For those folks seeking a good research on Internal Jugular Vein Ballooning effect on IJV narrowing, this is by far, the only study I have found to be exhaustive in terms of comparing the types of jugular narrowing that benefits from ballooning and the ones that don’t. The finding is interesting. In short, If you are young and have transverse endoluminal defects (wide or cross-sectional/horizontal narrowing), you have better chance of narrowing being corrected by Percutaneous Transluminal Angioplasty ( PTA - meaning IJV Ballooning). But if you have hypoplastic IJV (narrowing by birth) or have longitudinal endoluminal defects (Vertical narrowing of IJV), your chances to have it corrected by ballooning are slim.
ABSTRACT
Objective: Percutaneous transluminal angioplasty (PTA) of the internal jugular veins (IJVs) has been proposed in recent
years to treat chronic cerebrovascular venous insufficiency, with discordant results. Moreover, very little is known about
the efficacy of PTA in restoring a normal cerebral venous outflow. The aim of this study was to investigate the anatomic
factors and patient characteristics that might influence the efficacy of PTA of the IJV. Methods: There were 797 consecutive patients with venous outflow anomalies who underwent standardized, operatorindependent catheter venography and PTA of the IJVs. Before and after PTA, morphologic and hemodynamic anomalies
of the IJVs were documented. The primary end point of the study was to evaluate the morphologic factors influencing
the efficacy of angioplasty in improving IJV outflow. Results: PTA resulted in an increased outflow through the IJVs in most patients. However, younger individuals with
transverse endoluminal defects and higher pre-PTA flows are more likely to respond well to PTA compared with those
who exhibit hypoplasia, stenosis, or longitudinal endoluminal defects. Conclusions: This study identified the factors that influence and could predict the efficacy of PTA in the treatment of IJV
anomalies. (J Vasc Surg: Venous and Lym Dis 2017;5:777-88.)
So most of us with Eagles would have the cross sectional kind of defect, right? I had the ballooning of veins up through to the jugulars as described for CCSVI. That’s how my venous Eagles was found; the doctor’s catheter could not get past the bony blockage at the styloid to C1.
I felt much improved in general after the procedure, which was said to treat symptoms of dysautonomia. It seemed to improve my circulation in general.
My family practice MD pointed out that balloon angioplasty of arteries is done all the time even though it is in fact potentially dangerous. Because veins are elastic, he thought the veins treatment would be a lot safer.
There was a lot of confusion surrounding the CCSVI discovery and treatment when it became available around 2011, in part because it helped many but not all people with the diagnosis of MS. And while most insurance covers these angioplasties for arteries, I guess the use for veins is still sort of new.
One more thing that isn’t mentioned could be beneficial effects on the vagus nerve?

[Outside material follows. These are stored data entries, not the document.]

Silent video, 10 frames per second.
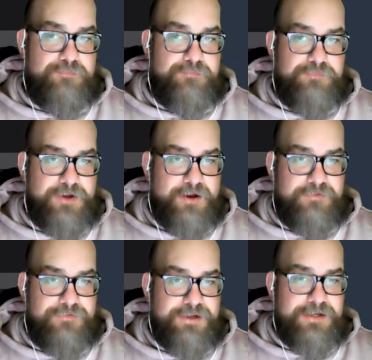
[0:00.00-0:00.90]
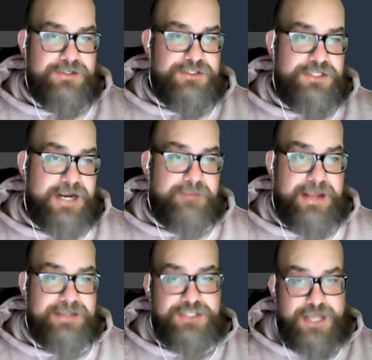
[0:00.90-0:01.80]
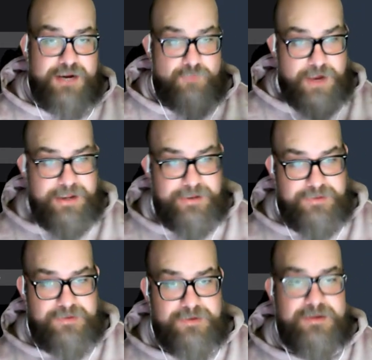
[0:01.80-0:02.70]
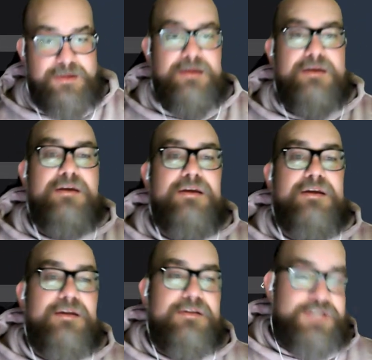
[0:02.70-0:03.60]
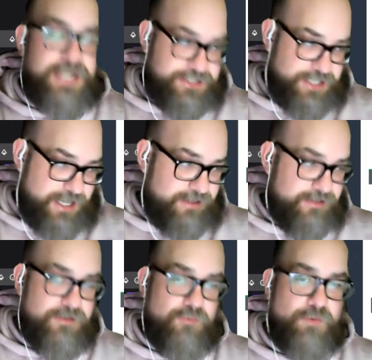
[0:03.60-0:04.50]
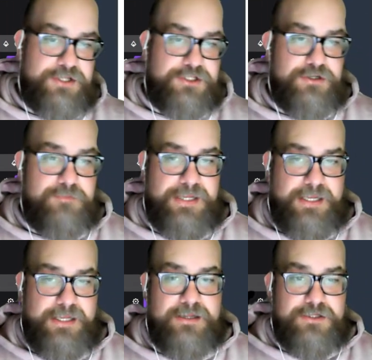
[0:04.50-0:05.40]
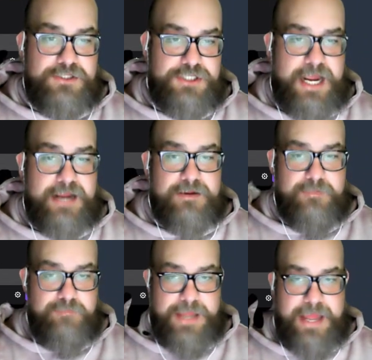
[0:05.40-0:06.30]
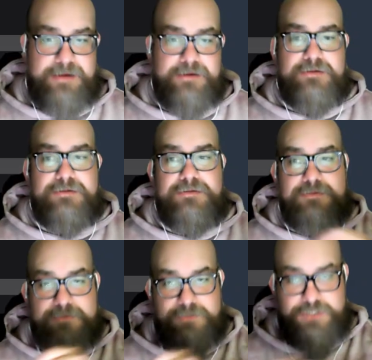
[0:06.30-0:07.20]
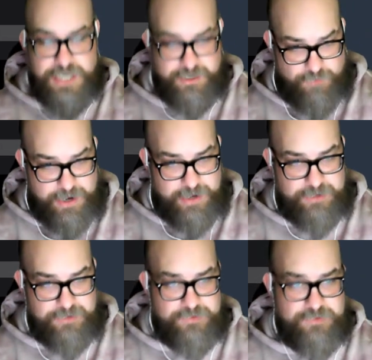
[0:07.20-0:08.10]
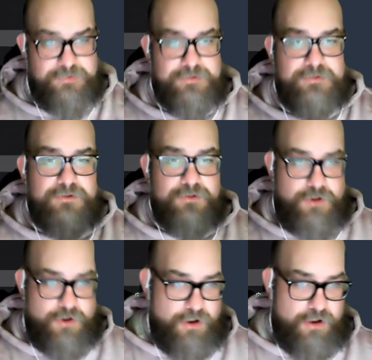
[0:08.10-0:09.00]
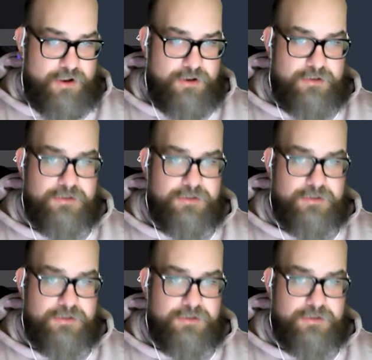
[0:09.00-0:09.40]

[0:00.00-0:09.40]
of check, bet, check, raise, check, check. When it should be check, bet, check, raise, call,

The good effects on nerves was emphasized to me by the interventional radiologist, which would improve symptoms of dysautonomia.
Are you still planning to do the jugulars venoplasty in Canada, I hope?
Best wishes, it’s a process is what I’ve been advised.
I am not planning because the C1 appears to be compressing my Jugular Vein so any endovascular procedure be it ballooning or stent won’t do much until the bone compression is removed. So I am seeking C1 atlas trimmer surgeon right now.
(This was incompleted treatment, you understand. I’d been in bed a lot for ten years. I was told to continue my anti-microbe medicines, which was important for my progress, I think. I wish anti-pathogen treatment would be more recognized as part of veins health treatment. For example, see CPNhelp. org On a forum for MS and venoplasty for CCSVI, the people who got improvement seemed to be the ones who additionally treated pathogens. But maybe this is only for more debilitated sufferers than you.)